▶ What you have to do
Starting at the line with "[0:03.00-0:04.00]" and stopping at the final line, retype the data below exactly; do not carry over any pictures.

--------

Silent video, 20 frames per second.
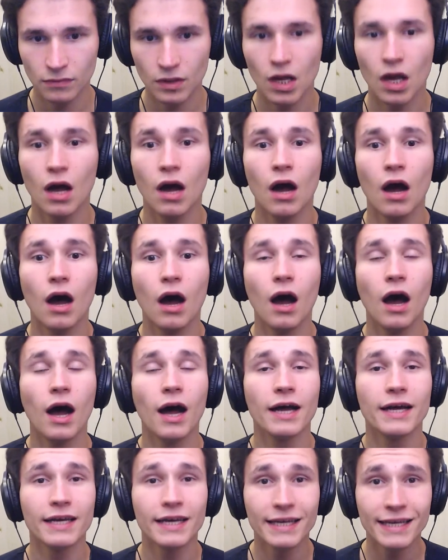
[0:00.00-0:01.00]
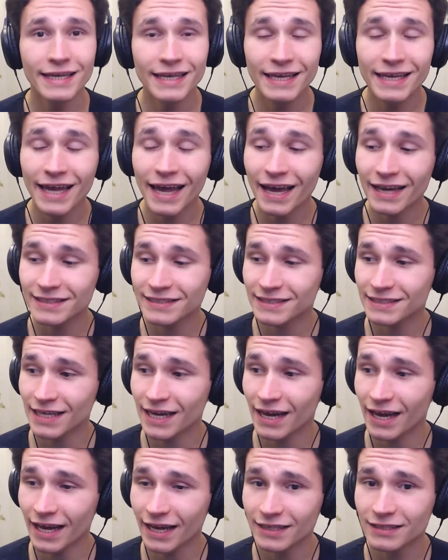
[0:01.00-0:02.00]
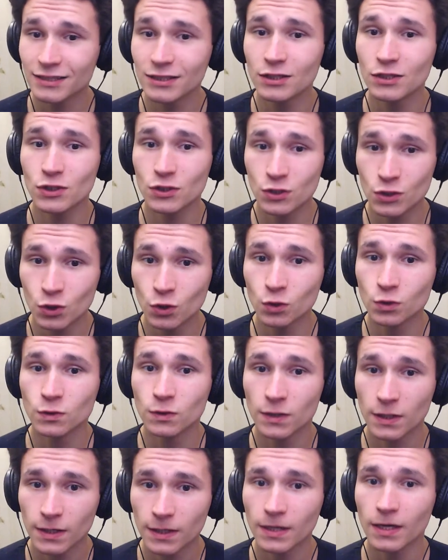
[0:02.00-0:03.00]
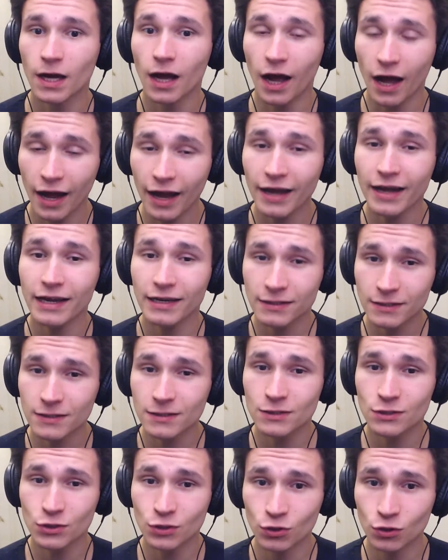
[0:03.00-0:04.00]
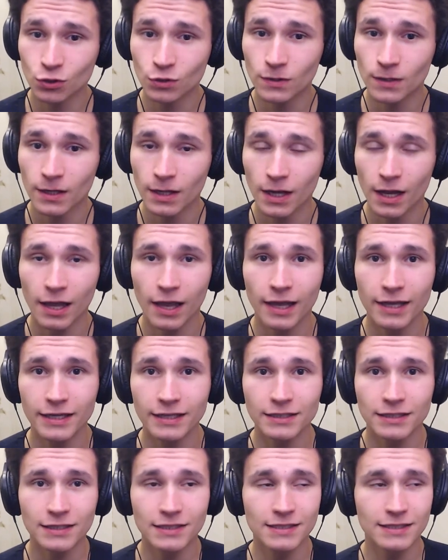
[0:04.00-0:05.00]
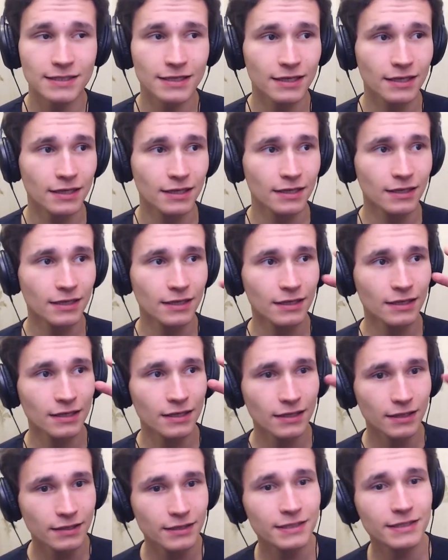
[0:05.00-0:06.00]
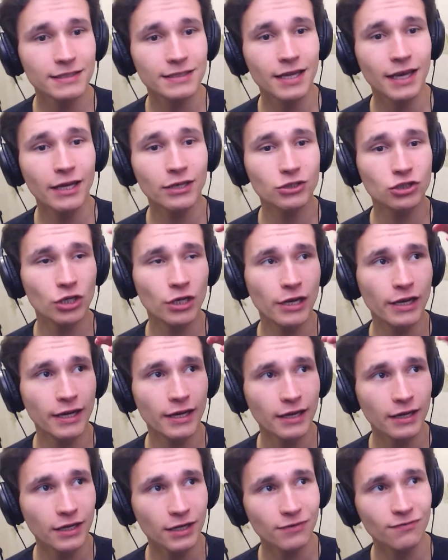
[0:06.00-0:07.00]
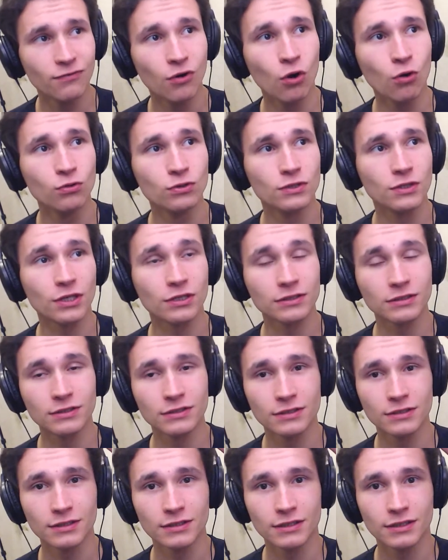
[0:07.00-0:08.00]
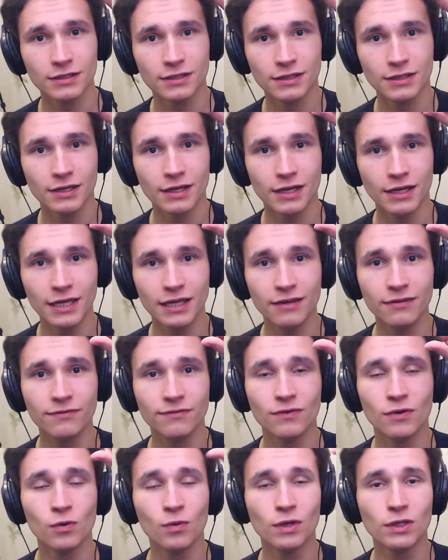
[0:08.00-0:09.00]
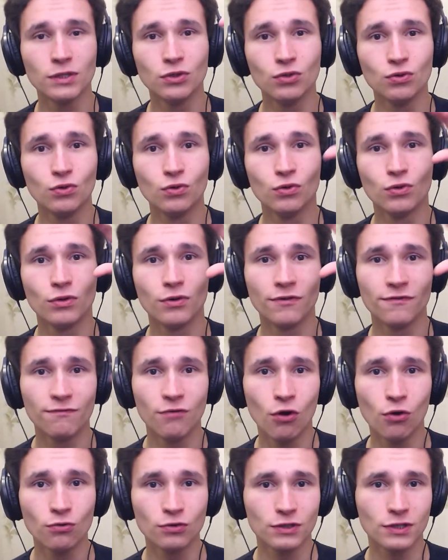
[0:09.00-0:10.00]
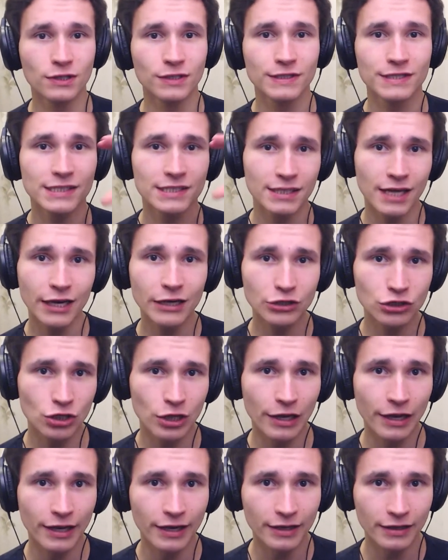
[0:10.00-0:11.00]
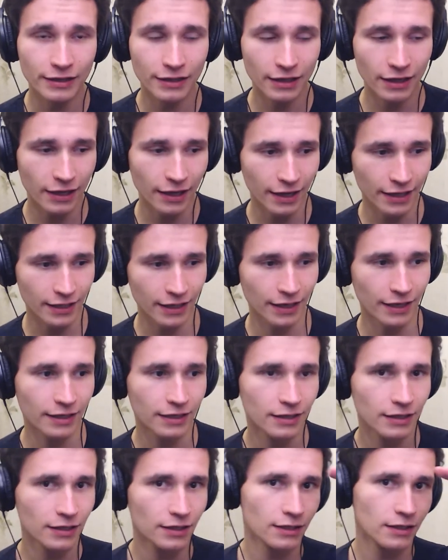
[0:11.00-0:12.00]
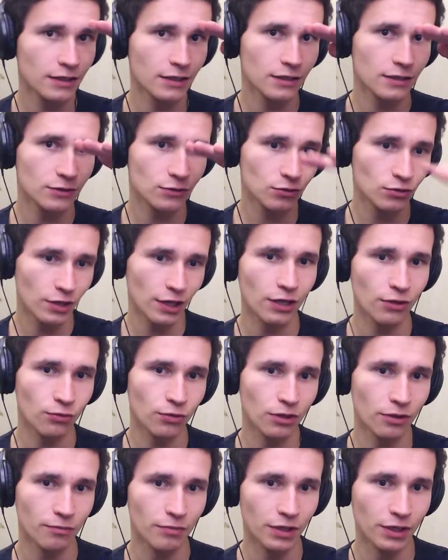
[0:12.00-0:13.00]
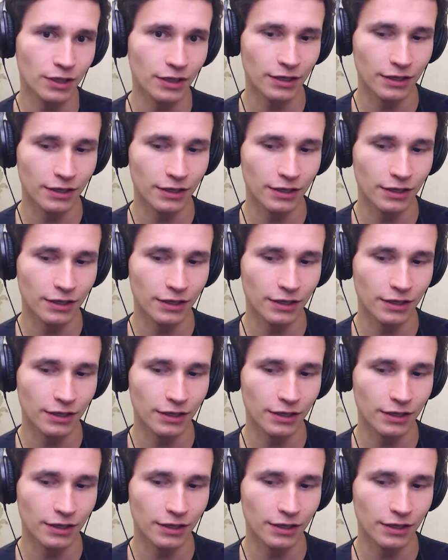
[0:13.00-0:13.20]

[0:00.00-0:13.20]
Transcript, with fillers: Ah, yes, I understood. I understood. Like it is stagely voting. If we do voting stagely, like a uh, today will be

--------

▶ Answer section
[0:03.00-0:04.00]
[0:04.00-0:05.00]
[0:05.00-0:06.00]
[0:06.00-0:07.00]
[0:07.00-0:08.00]
[0:08.00-0:09.00]
[0:09.00-0:10.00]
[0:10.00-0:11.00]
[0:11.00-0:12.00]
[0:12.00-0:13.00]
[0:13.00-0:13.20]

[0:00.00-0:13.20]
Transcript, with fillers: Ah, yes, I understood. I understood. Like it is stagely voting. If we do voting stagely, like a uh, today will be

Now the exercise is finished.